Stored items

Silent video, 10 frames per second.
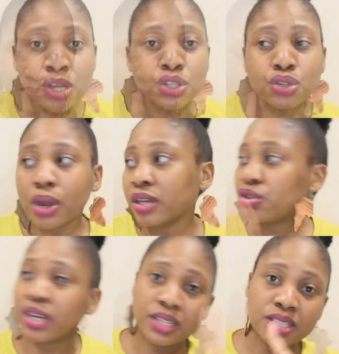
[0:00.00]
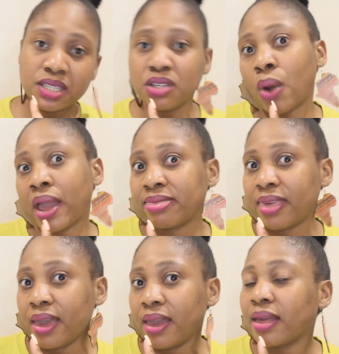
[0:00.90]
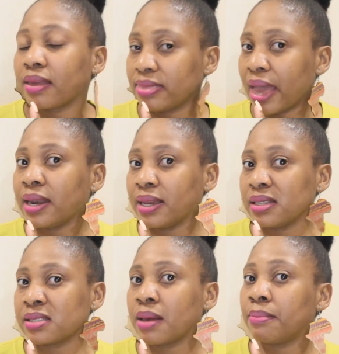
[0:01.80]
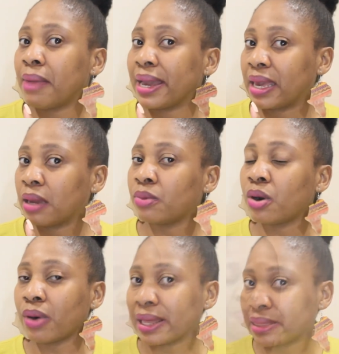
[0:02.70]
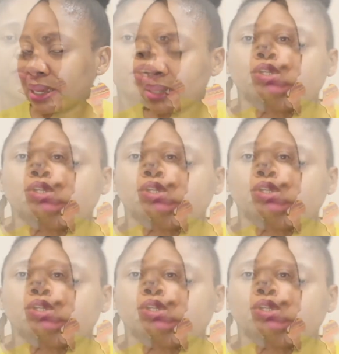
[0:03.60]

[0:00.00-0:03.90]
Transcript: So as you can see right there, that is my camera right there.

_The task_
In the copy, include all records verbatim but no images.

_Answer for the task_
Silent video, 10 frames per second.
[0:00.00]
[0:00.90]
[0:01.80]
[0:02.70]
[0:03.60]

[0:00.00-0:03.90]
Transcript: So as you can see right there, that is my camera right there.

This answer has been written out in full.